BEGIN

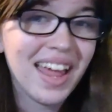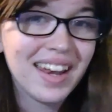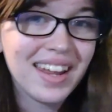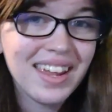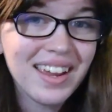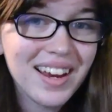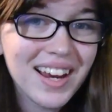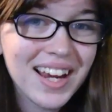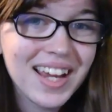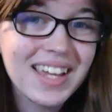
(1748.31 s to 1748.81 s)
and
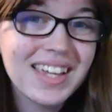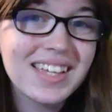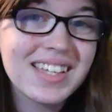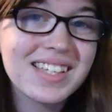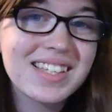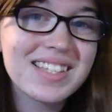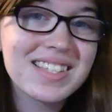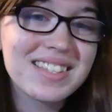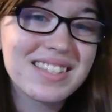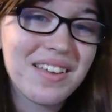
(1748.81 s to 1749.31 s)
here
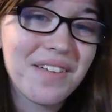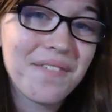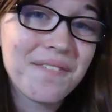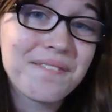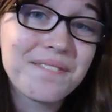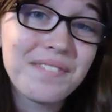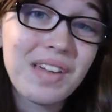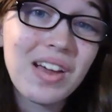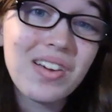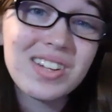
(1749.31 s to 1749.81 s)
is
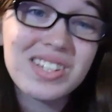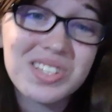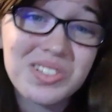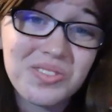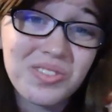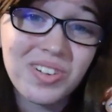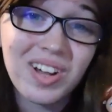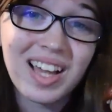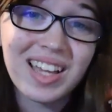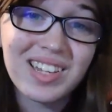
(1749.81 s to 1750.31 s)
Fairy
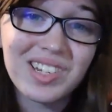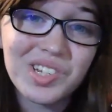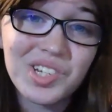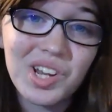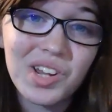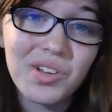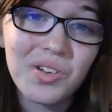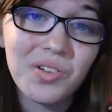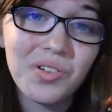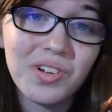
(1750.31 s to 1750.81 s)
School
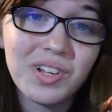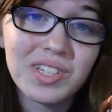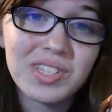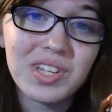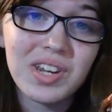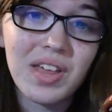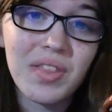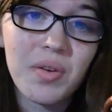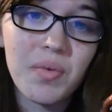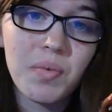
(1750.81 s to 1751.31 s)
Aisha, who is
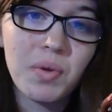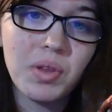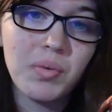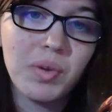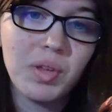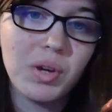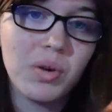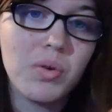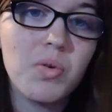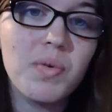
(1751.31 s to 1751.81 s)
another really,
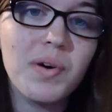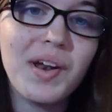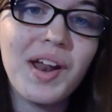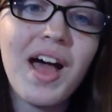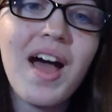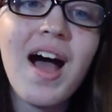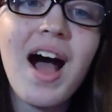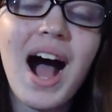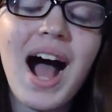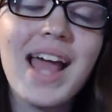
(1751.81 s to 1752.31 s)
really cool one.
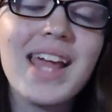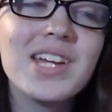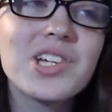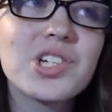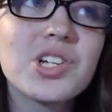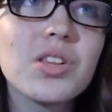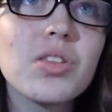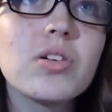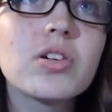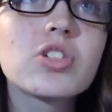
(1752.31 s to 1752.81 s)

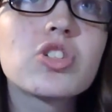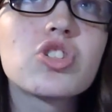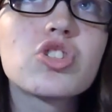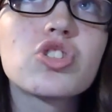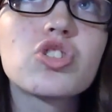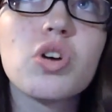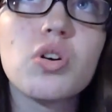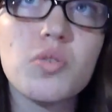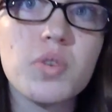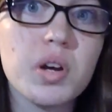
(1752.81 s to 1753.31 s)
Aisha looks
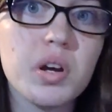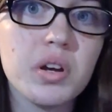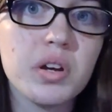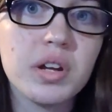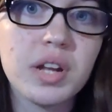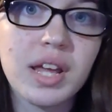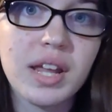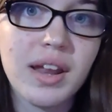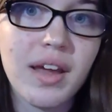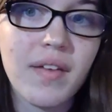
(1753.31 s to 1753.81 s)
so
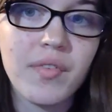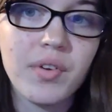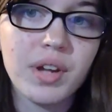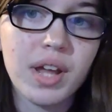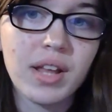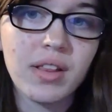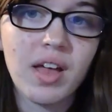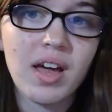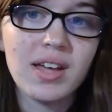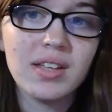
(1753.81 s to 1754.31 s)
good in
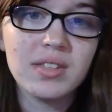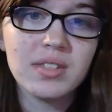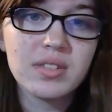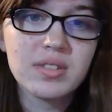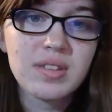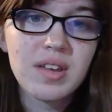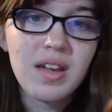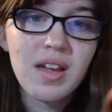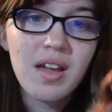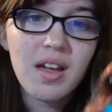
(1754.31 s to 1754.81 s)
everyday
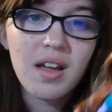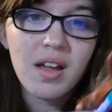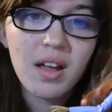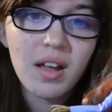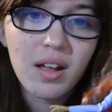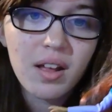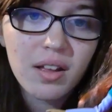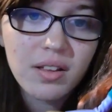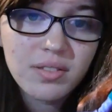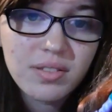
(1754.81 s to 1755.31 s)
lines.
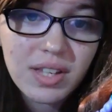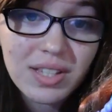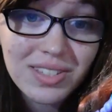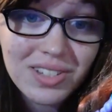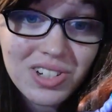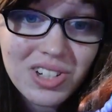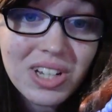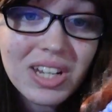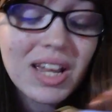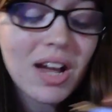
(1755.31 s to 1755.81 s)

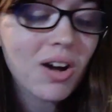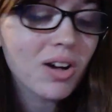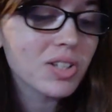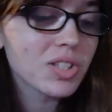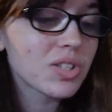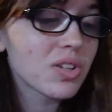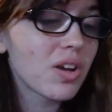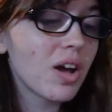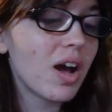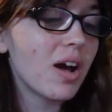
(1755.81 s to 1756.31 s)
Doesn't she?
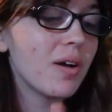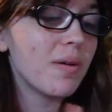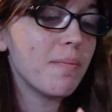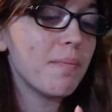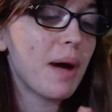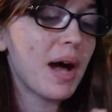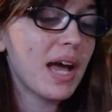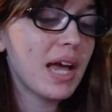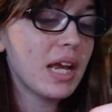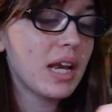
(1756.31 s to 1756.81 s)
Also, uh,
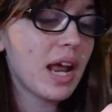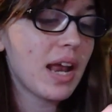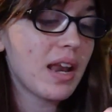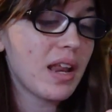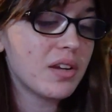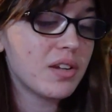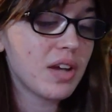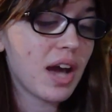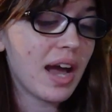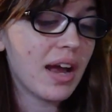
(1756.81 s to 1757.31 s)
mine, I
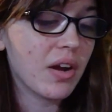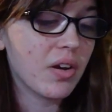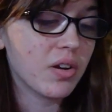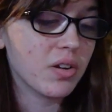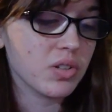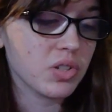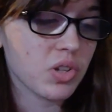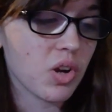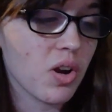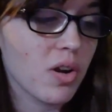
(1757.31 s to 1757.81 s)
need to iron
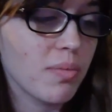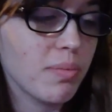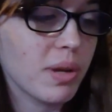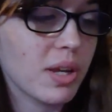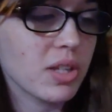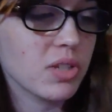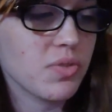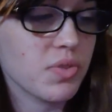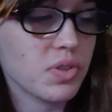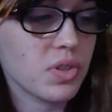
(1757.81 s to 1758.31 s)
her skirt
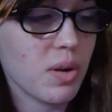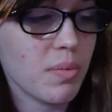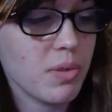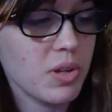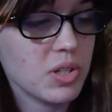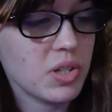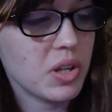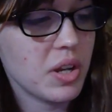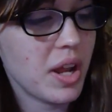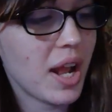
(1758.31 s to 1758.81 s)
because for some
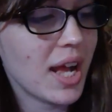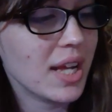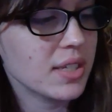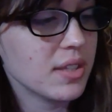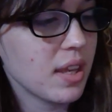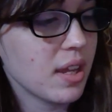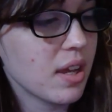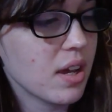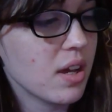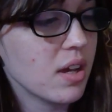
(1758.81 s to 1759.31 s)
reason it has
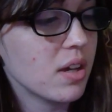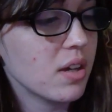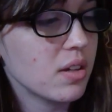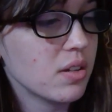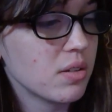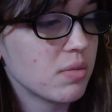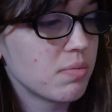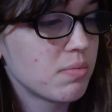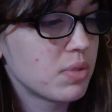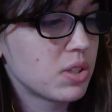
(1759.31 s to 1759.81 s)
like
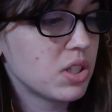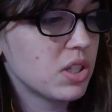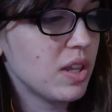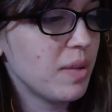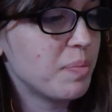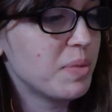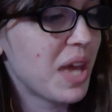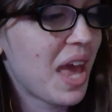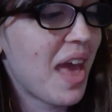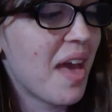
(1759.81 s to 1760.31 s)
a
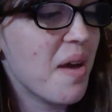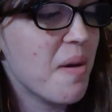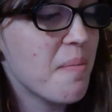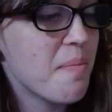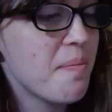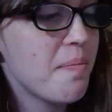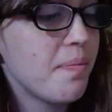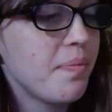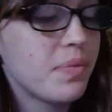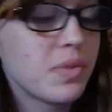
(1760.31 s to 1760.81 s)
slipped
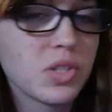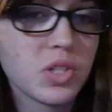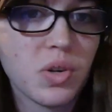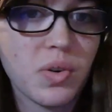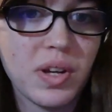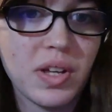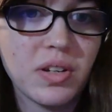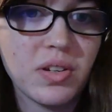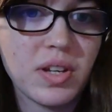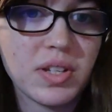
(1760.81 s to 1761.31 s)
hem, so
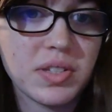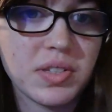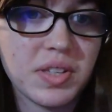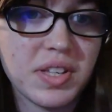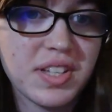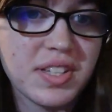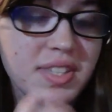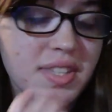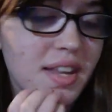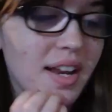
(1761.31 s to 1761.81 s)
it does
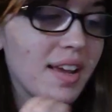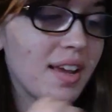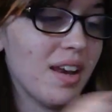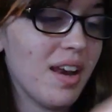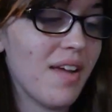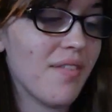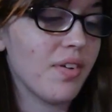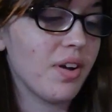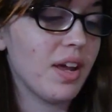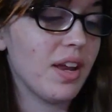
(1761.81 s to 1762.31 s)
this, and I can
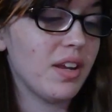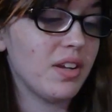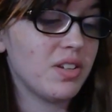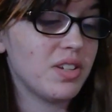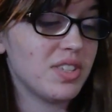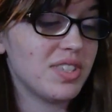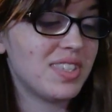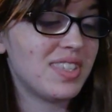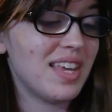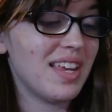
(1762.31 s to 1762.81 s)
never get it
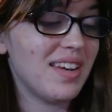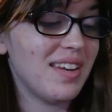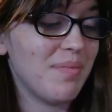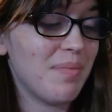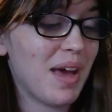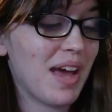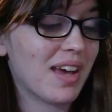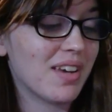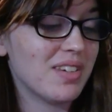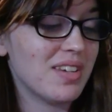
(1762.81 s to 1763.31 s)
to sit
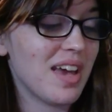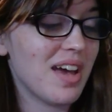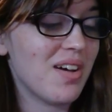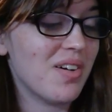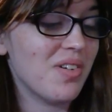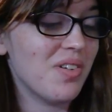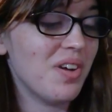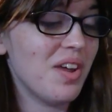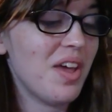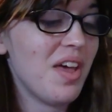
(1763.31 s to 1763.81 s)
back
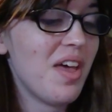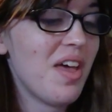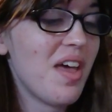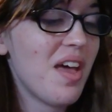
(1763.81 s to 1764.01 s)
down.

END

Make an exact copy of the lines of the records from the line containing "(1749.31 s to 1749.81 s)" through the final line, both ends included, but not of the pictures.

(1749.31 s to 1749.81 s)
is
(1749.81 s to 1750.31 s)
Fairy
(1750.31 s to 1750.81 s)
School
(1750.81 s to 1751.31 s)
Aisha, who is
(1751.31 s to 1751.81 s)
another really,
(1751.81 s to 1752.31 s)
really cool one.
(1752.31 s to 1752.81 s)

(1752.81 s to 1753.31 s)
Aisha looks
(1753.31 s to 1753.81 s)
so
(1753.81 s to 1754.31 s)
good in
(1754.31 s to 1754.81 s)
everyday
(1754.81 s to 1755.31 s)
lines.
(1755.31 s to 1755.81 s)

(1755.81 s to 1756.31 s)
Doesn't she?
(1756.31 s to 1756.81 s)
Also, uh,
(1756.81 s to 1757.31 s)
mine, I
(1757.31 s to 1757.81 s)
need to iron
(1757.81 s to 1758.31 s)
her skirt
(1758.31 s to 1758.81 s)
because for some
(1758.81 s to 1759.31 s)
reason it has
(1759.31 s to 1759.81 s)
like
(1759.81 s to 1760.31 s)
a
(1760.31 s to 1760.81 s)
slipped
(1760.81 s to 1761.31 s)
hem, so
(1761.31 s to 1761.81 s)
it does
(1761.81 s to 1762.31 s)
this, and I can
(1762.31 s to 1762.81 s)
never get it
(1762.81 s to 1763.31 s)
to sit
(1763.31 s to 1763.81 s)
back
(1763.81 s to 1764.01 s)
down.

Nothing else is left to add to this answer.